Quand la preuve de l’intoxication volontaire est-elle pertinente et à quelles conditions?

  1. L’intoxication légère n’est jamais un moyen de défense acceptable (Daley).
  1. Pour l’intoxication avancée :

A)    on doit d’abord déterminer si l’infraction en est une d’intention spécifique ou générale. À se rappeler que l’on n’utilise la distinction que dans ces circonstances particulières de l’intoxication volontaire (Bernard).

L’infraction d’intention spécifique est celle qui réfère à un but ou dessein ultérieur additionnel qui n’est pas lié aux éléments de l’actus reus (« dans l’intention de »; « dans le but de », « afin de », etc.). Le meurtre est une infraction d’intention spécifique aux fins de ce moyen de défense même si l’intention réfère à un élément de l’actus reus et ce, pour des raisons historiques.

B)    Crimes d’intention spécifique : la preuve de l’intoxication volontaire est pertinente SI l’intoxication est suffisamment avancée (sans pour autant être nécessairement extrême) pour nier l’existence de cette intention spécifique – on plaide l’absence de l’intention spécifique de cette infraction. Ne sera pas acceptée l’intoxication pour se donner du courage ou pour enlever les inhibitions ni l’explication selon laquelle on n’aurait jamais commis de tels actes à jeun. (Leary;  Bernard.)

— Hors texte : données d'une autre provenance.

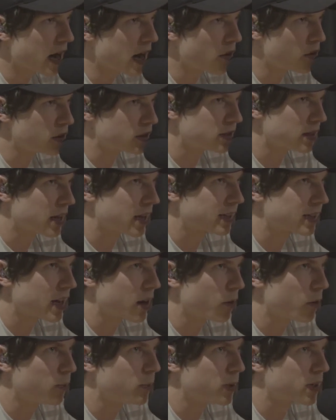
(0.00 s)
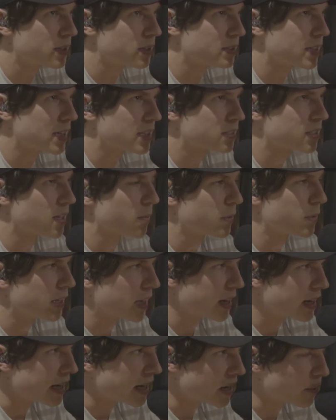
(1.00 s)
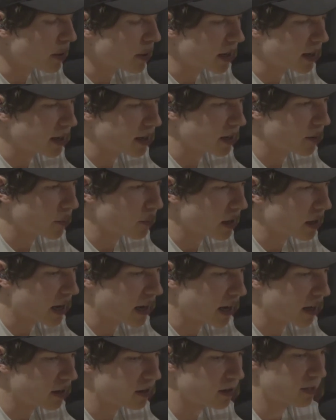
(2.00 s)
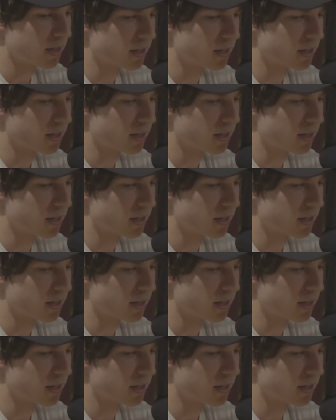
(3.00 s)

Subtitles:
I always like that one because that's something that anybody can apply.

Daley : dans les directives du juge au jury:

–          Le juge doit récapituler les faits pertinents et faire état des moyens de défense, mais il n’est pas tenu de revenir sur la totalité de la preuve;

–          Il sera suffisant de faire le lien entre l’alcool et la mens rea de façon générale (que l’alcool peut affecter l’intention), mais il n’est pas nécessaire de revenir sur le fait que l’alcool affecte de façon particulière la prévisibilité des conséquences;

–          Il n’est ni souhaitable ni nécessaire que le juge donne son interprétation de la preuve d’expert ou ne revienne sur celle-ci;

–          Il n’est pas nécessaire que le juge insiste spécifiquement sur le fait que la déduction de faits (selon laquelle une personne saine et sobre qui pose des gestes dont les conséquences sont prévisibles est présumée avoir voulu les conséquences de ceux-ci) peut être écartée ou renversée par la preuve d’intoxication avancée pourvu qu’il mentionne que l’application de cette déduction n’est pas automatique ou peut généralement être renversée par une preuve contraire.

C)    Crimes d’intention générale : la preuve de l’intoxication volontaire avancée n’est pas pertinente ni acceptée pour nier l’intention générale d’une infraction.

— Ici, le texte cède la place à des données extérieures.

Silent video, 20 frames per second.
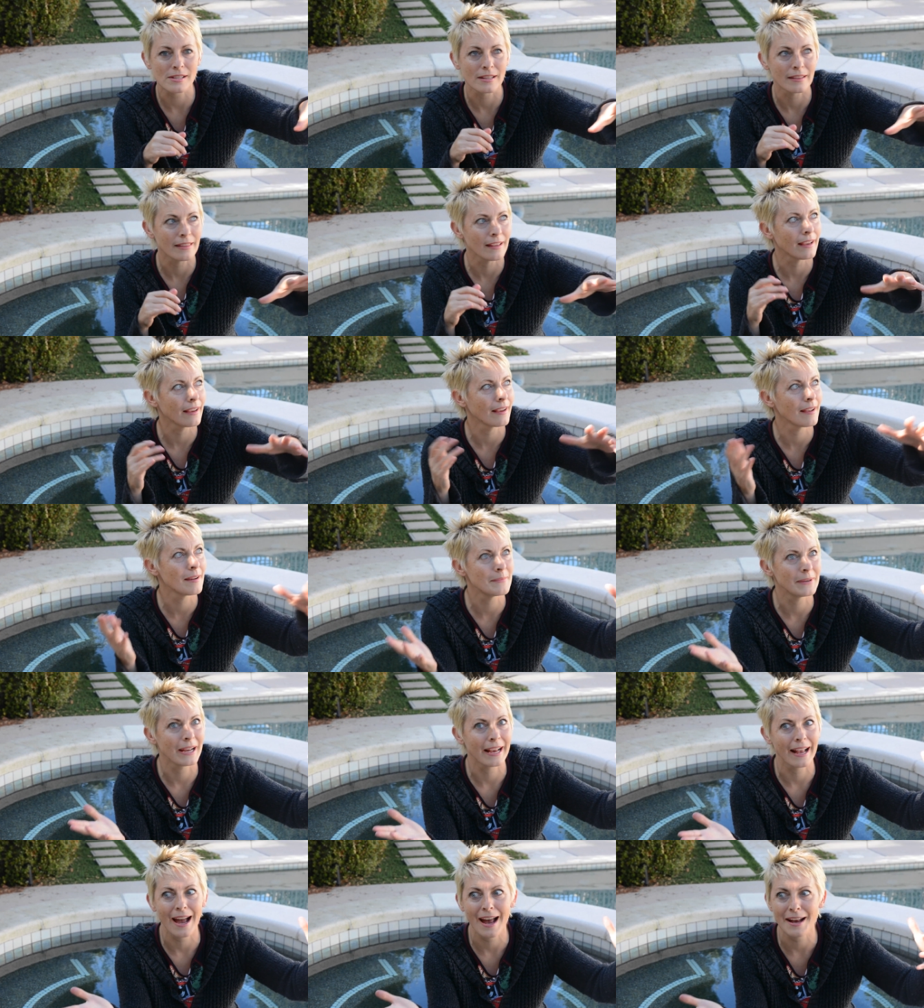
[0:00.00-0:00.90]
and thinking, oh
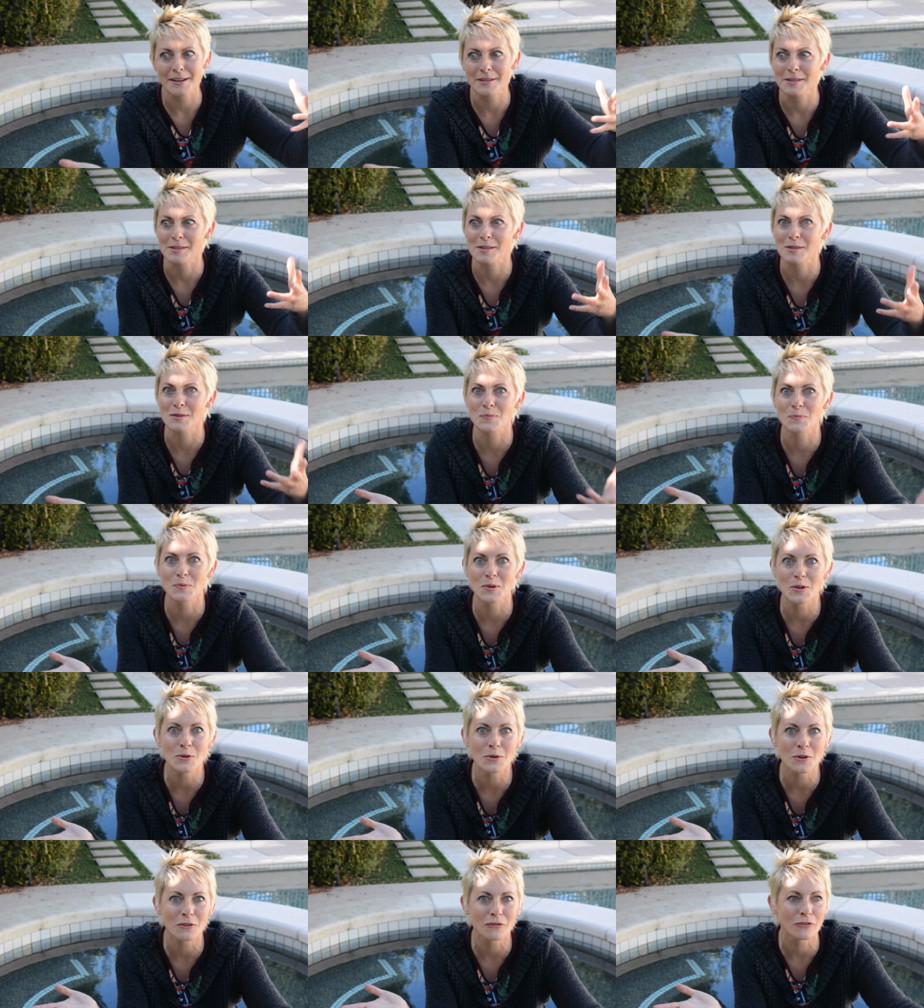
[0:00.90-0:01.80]
my gosh, this is
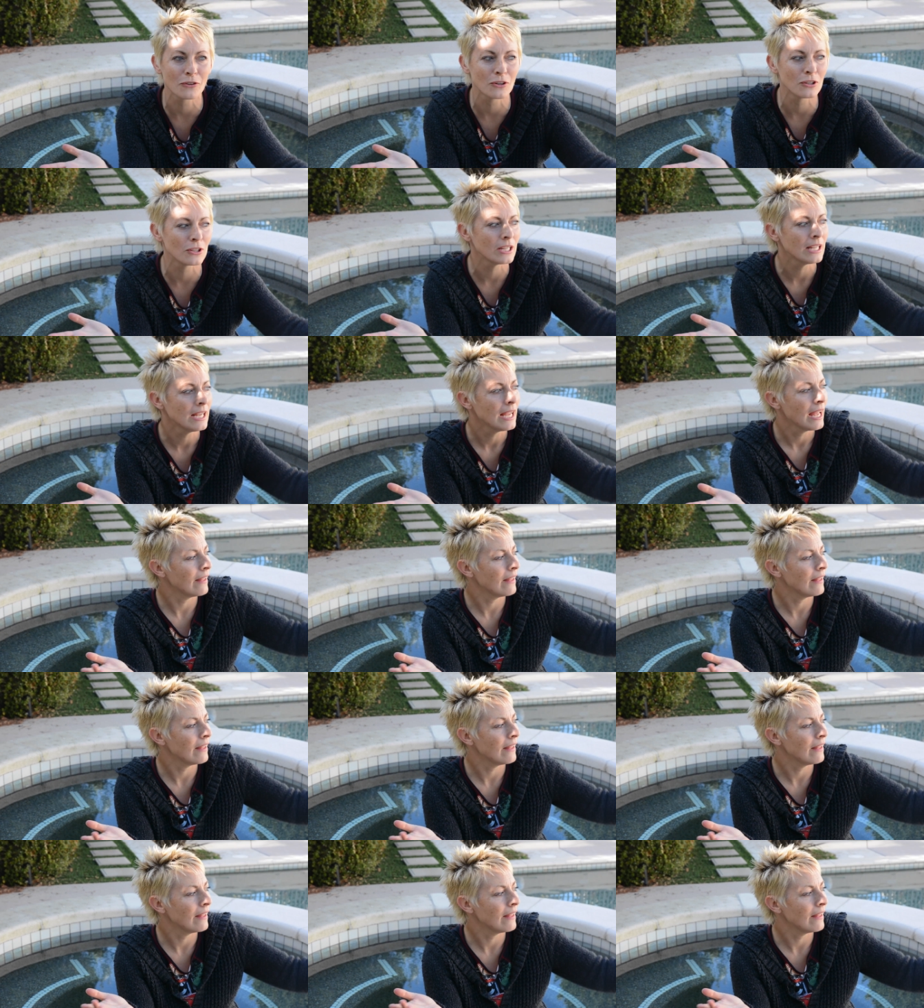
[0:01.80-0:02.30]
beautiful.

  1. Intoxication extrême : la preuve de l’intoxication extrême n’est pas pertinente ni acceptée pour nier l’intention générale de cette infraction lorsque l’intégrité physique est menacée (art. 33.1 C.cr.).

Qu’est-ce que ‘crimes qui portent atteinte à l’intégrité physique des personnes’?

–          Exclut toutes formes de voies de fait (et donc en vertu de l’article 265(2) toutes formes d’agressions sexuelles).

–          Exclut certainement les crimes contre les personnes de façon générale et tous les crimes où on retrouve de la violence et l’utilisation de la force contre quelqu’un.

La preuve de l’intoxication extrême est toujours admissible pour contrer l’intention générale pour les infractions contre les biens qui ne menacent pas l’intégrité physique. Il y a donc des cas où 33.1 ne s’appliquerait pas et où on pourrait plaider l’intoxication volontaire extrême.

Dans les cas d’intoxication extrême toujours admissibles, il faut respecter les règles de Daviault :

1)      État d’intoxication extrême voisin de l’automatisme ou aliénation mentale;

2)      Preuve d’expert à l’appui

3)      Preuve par prépondérance des probabilités

L’intoxication extrême se rapporte à l’aspect volontaire de la conduite (actus reus) depuis Stone. Cet élément a été constitutionnalisé comme un principe de justice fondamentale (art. 7) dans Daviault.

  1. L’intoxication ne pourra jamais être invoquée dans les cas où l’état d’ébriété est un élément essentiel de l’infraction : conduite avec facultés affaiblies. (arrêt Penno : non obligatoire)
  1. L’intoxication volontaire, sauf l’intoxication extrême qui est reliée avec l’actus reus, ne pourra pas être utilisée pour les crimes de responsabilité absolue ni crimes de négligence. Ça prend des infractions avec une MR subjective.